Montana Gov. Brian Schweitzer said that while the state may still need to tighten its belt, the budget situation for the next two years is promising.
“Montana is in a pretty good situation,” he said. “You know, there are 48 states that are running deficits. … Montana is in a different situation altogether.”
While revenues are declining, Schweitzer said, Montana still is in a good position to fund its budget. With a budget of about $1.8 billion, Montana has more than $371 million in the bank.
The reason for that, he said, is that when the times were good, the state increased its reserves instead of spending all that came in.
While most states have no way to come up with money to pay for their services — Schweitzer said that if they were businesses most judges would force those states into Chapter 7 bankruptcy — Montana still has a reserve, he said.
Schweitzer also said the people talking about a budget deficit are wrong. There is no $400 million deficit, there is a projected revenue decline of $400 million. He said he will present a budget in November, that looks at revenue and expense projections, that will be balanced.
Things will be a little tight — will require tightening the belt, the same as businesses in Havre like the Burlington Northern Santa Fe Railway or the Palace Bar would have to tighten their belts in the same situation — but he predicted the budget for the next biennium to be close to his last budget.
Schweitzer said he expects the budget for the first of the next two years to be a little less than $1.8 billion, with the budget for the next year a little more than $1.8 billion.

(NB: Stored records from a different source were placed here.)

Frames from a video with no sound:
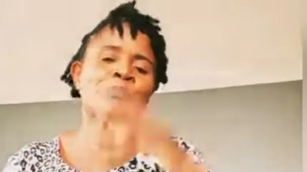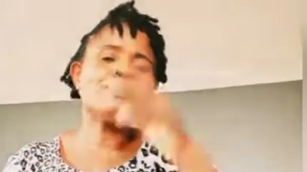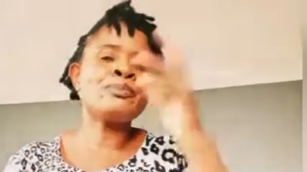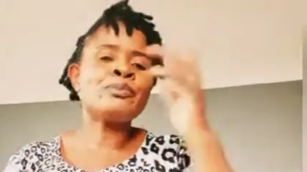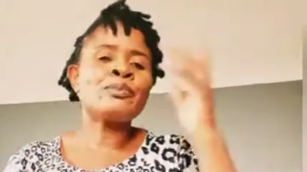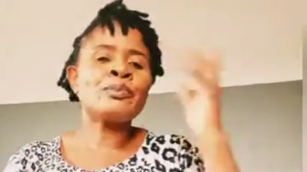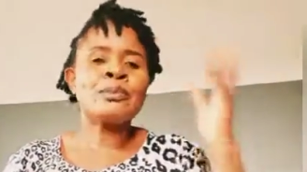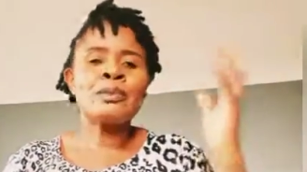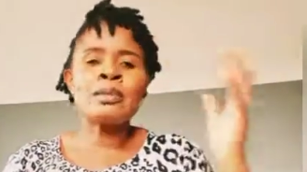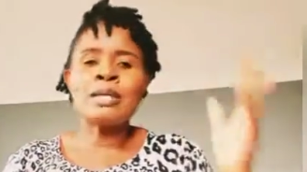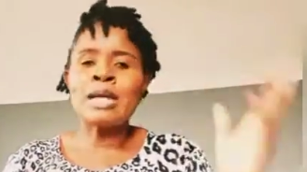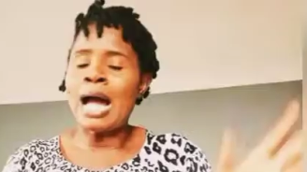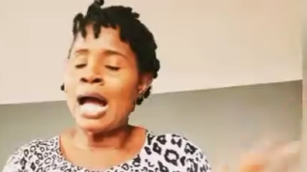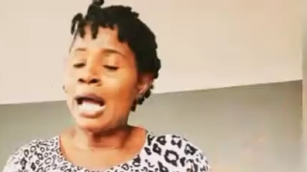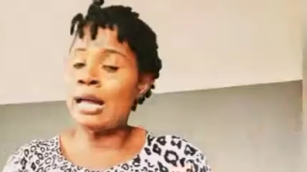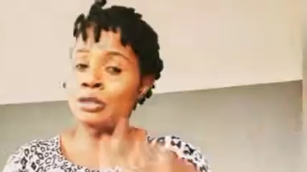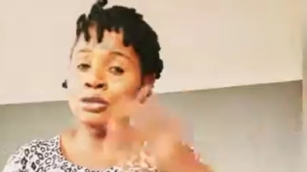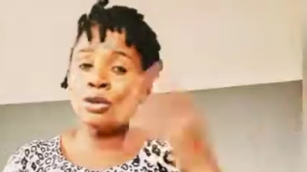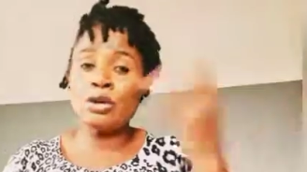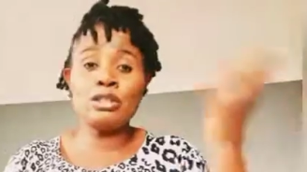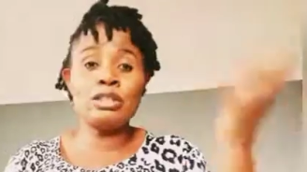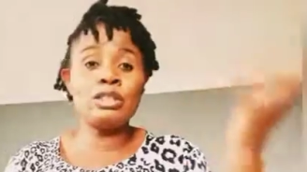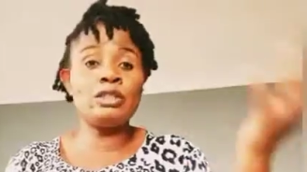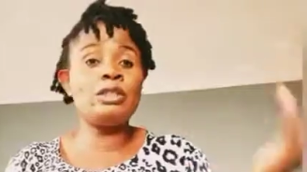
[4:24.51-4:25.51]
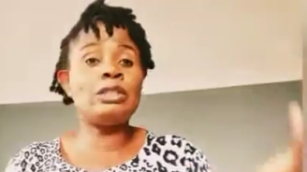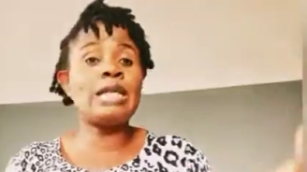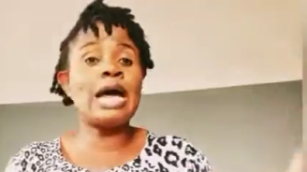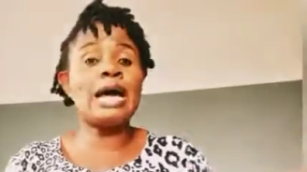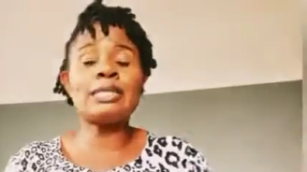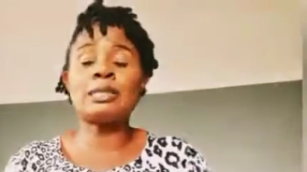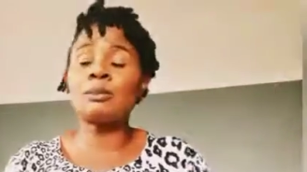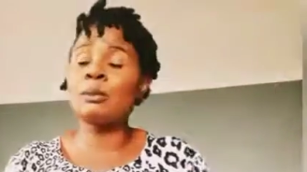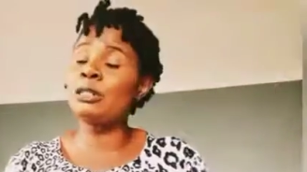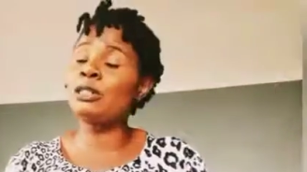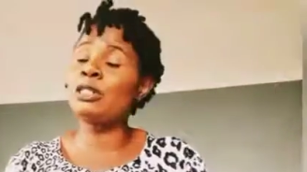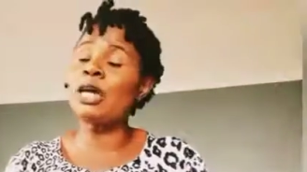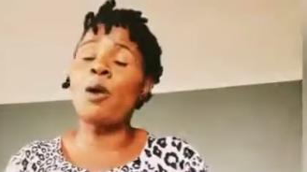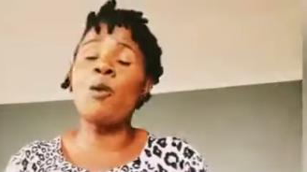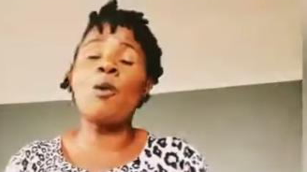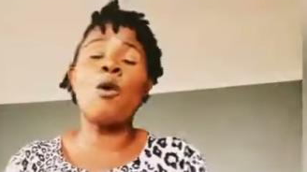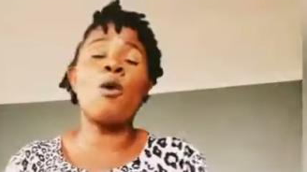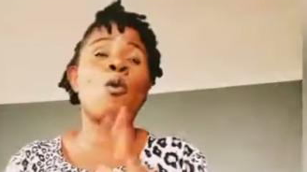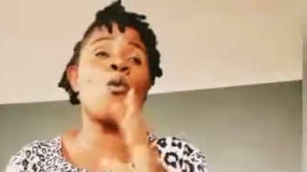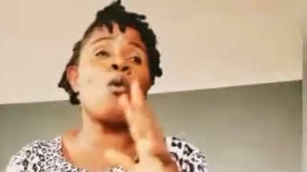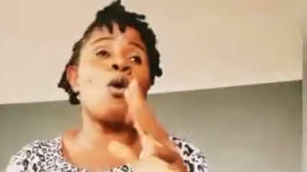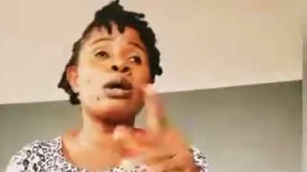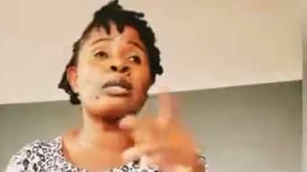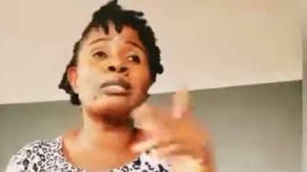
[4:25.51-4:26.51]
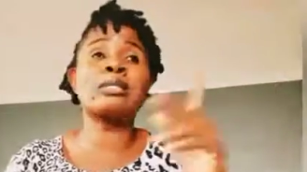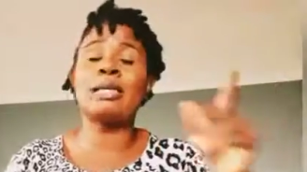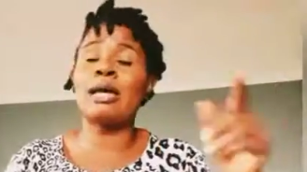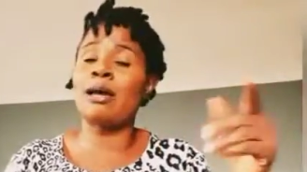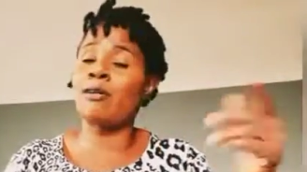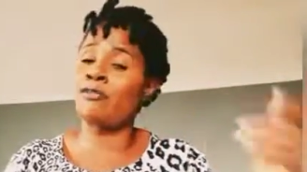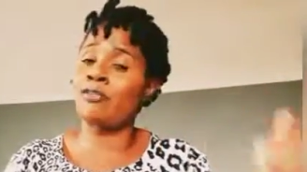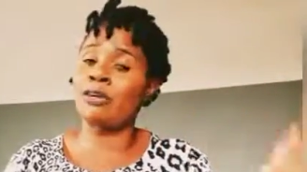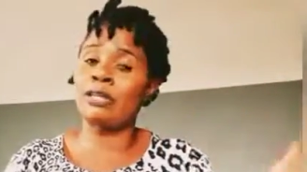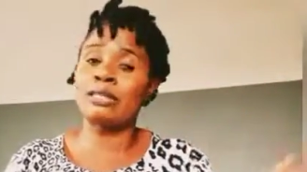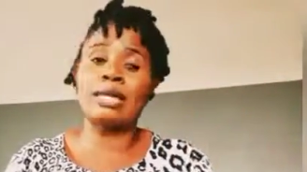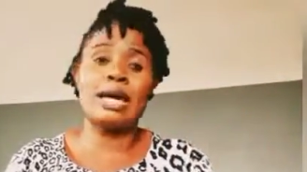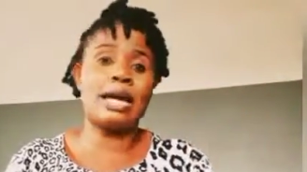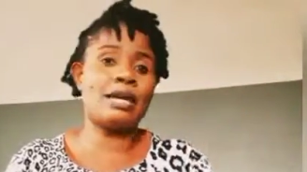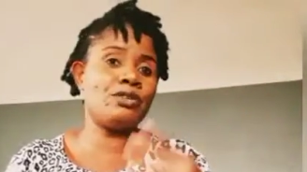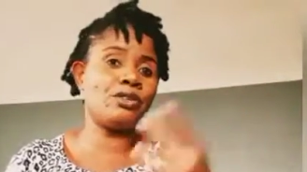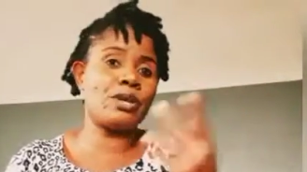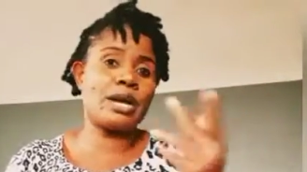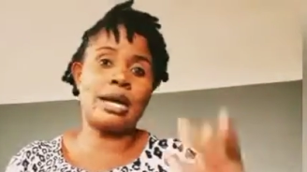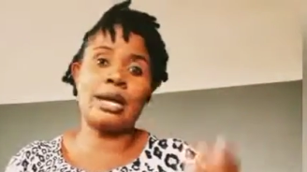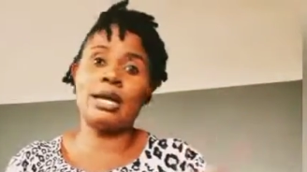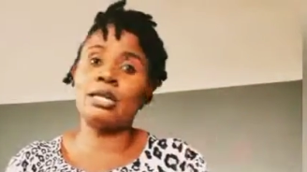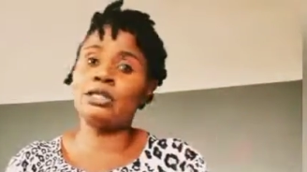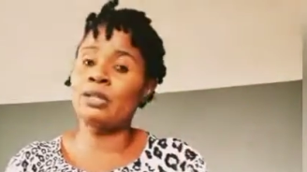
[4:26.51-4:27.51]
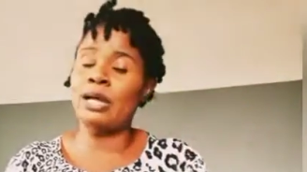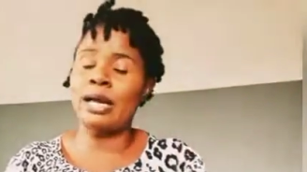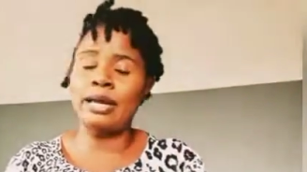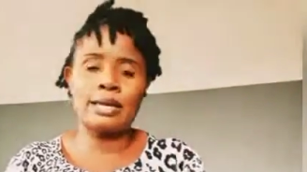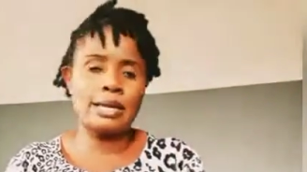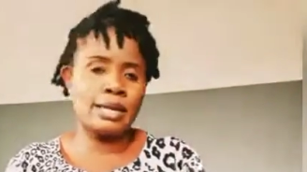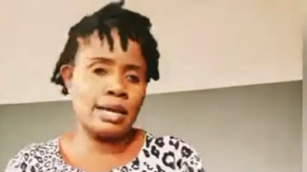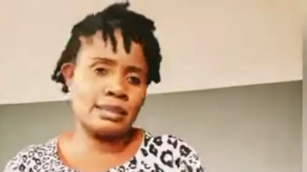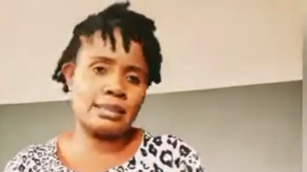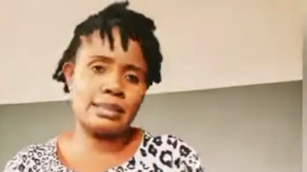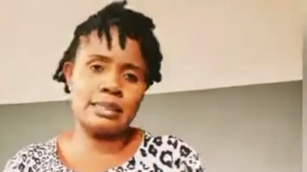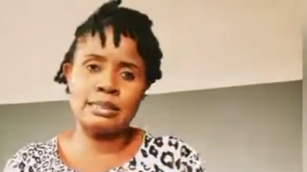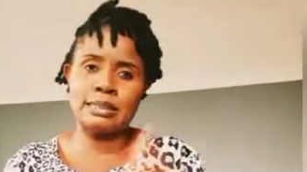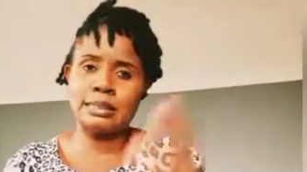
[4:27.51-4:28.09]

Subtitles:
I told you that spiritual work works every time. You can actually get it.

“It’s about the same money,” he said.
Part of balancing that budget, he said, includes his administration working to decrease expenses, ranging from not filling employee positions as workers retire to cutting the number of vehicles in the state fleet and reducing expenses on employee cell phones.
“We are cutting the cost of state government,” he said. “I’ve been doing that for the last five-and-a-half years, and we’re in pretty good shape because of it.”

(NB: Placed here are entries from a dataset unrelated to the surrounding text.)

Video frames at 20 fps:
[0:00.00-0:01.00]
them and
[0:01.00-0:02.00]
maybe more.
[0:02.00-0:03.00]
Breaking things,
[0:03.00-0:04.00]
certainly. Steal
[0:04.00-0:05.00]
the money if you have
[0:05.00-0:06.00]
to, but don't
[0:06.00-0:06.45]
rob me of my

He said that in the last 10 years the gross domestic product of Montana has grown by nearly 100 percent — from $21 billion in 2001 to $37 billion in 2010 — but the number of state employees has grown by 1.8 percent once the number of military affairs employees and the state’s taking over employment of public defenders from county governments is factored out.

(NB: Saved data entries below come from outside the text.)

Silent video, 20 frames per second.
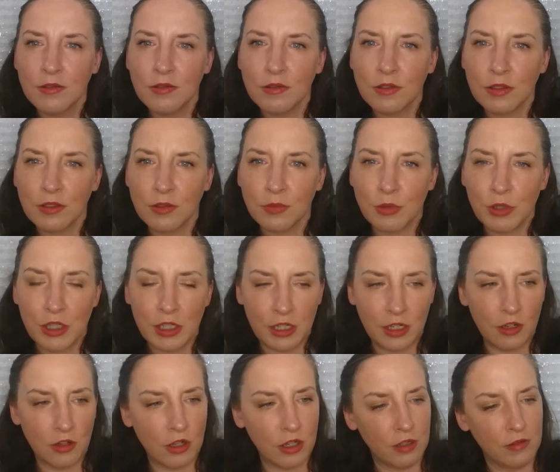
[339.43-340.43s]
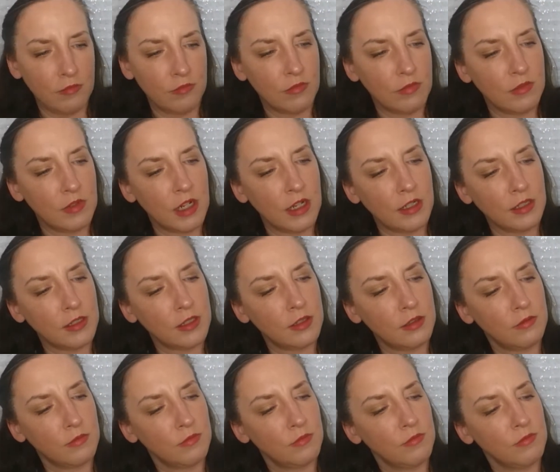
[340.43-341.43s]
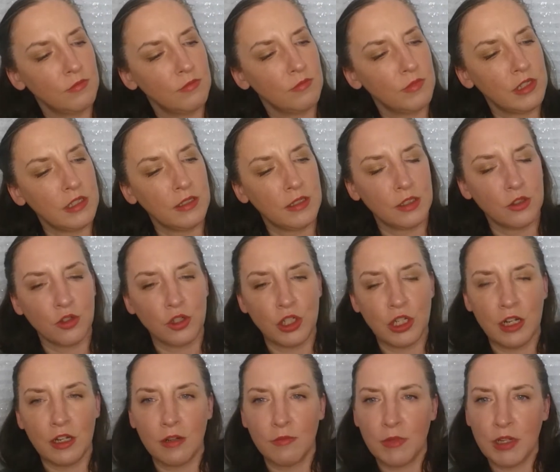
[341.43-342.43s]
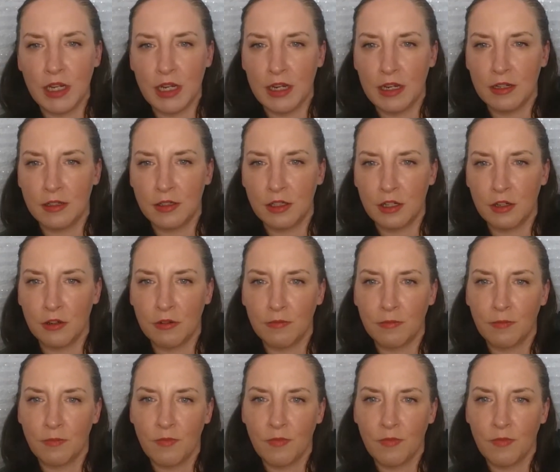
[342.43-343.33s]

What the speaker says: Looks pretty good. Nice, decent shade on my hand here.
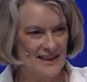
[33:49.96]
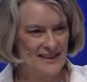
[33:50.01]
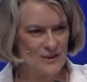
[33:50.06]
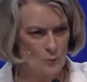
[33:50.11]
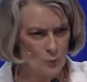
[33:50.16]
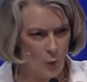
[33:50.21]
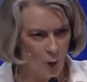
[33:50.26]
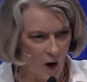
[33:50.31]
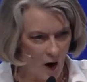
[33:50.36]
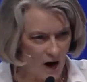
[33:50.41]

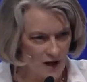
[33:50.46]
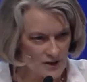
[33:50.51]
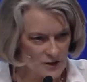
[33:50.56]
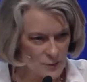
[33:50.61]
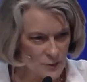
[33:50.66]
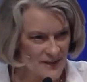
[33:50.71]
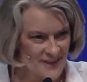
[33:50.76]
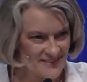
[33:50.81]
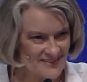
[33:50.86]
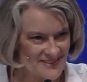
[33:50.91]
He
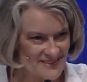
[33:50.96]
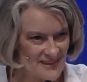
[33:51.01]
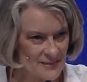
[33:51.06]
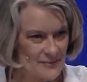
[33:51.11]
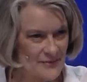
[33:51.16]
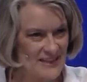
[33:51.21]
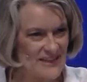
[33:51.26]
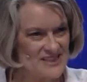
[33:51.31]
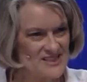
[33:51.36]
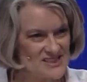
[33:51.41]
walked with
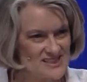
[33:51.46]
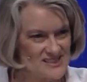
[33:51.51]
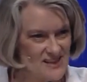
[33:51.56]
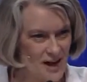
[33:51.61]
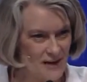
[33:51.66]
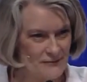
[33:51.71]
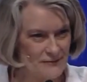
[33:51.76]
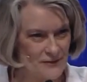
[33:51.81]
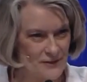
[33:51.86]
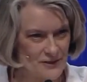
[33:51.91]
them. He
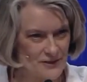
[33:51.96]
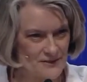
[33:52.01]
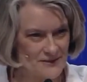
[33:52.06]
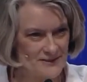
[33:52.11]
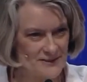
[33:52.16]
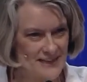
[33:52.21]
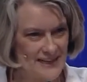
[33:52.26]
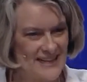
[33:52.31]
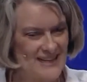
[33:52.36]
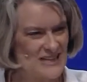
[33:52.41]

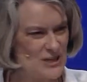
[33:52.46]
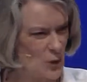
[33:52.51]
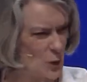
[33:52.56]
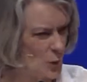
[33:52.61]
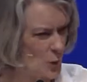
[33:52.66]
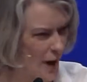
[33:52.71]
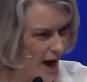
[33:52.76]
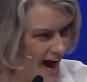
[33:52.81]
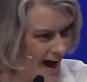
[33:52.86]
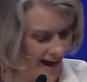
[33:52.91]
suffered. He
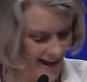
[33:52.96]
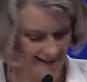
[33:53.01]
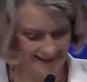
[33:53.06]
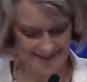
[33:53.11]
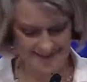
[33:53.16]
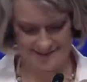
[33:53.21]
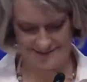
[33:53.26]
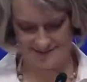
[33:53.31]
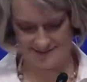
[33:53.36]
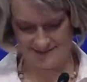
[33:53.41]

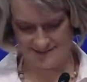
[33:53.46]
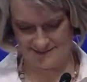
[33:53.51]
cried.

When those employees are left in the computation, the number has grown by 3.8 percent, he said.
“We’ve found a way of doing nearly twice as much with the same workforce. I think that’s a pretty good record,” Schweitzer said.
The state of the economy also is not looking bad — the recession hardly hit eastern Montana, instead focusing on the larger communities in western and south-central Montana that had been booming before the recession hit, he said.
With commodities looking good — a banner crop probably coming in for Montana farmers, copper prices high, oil prices stable — things should look good on Main Street in Montana, Schweitzer said.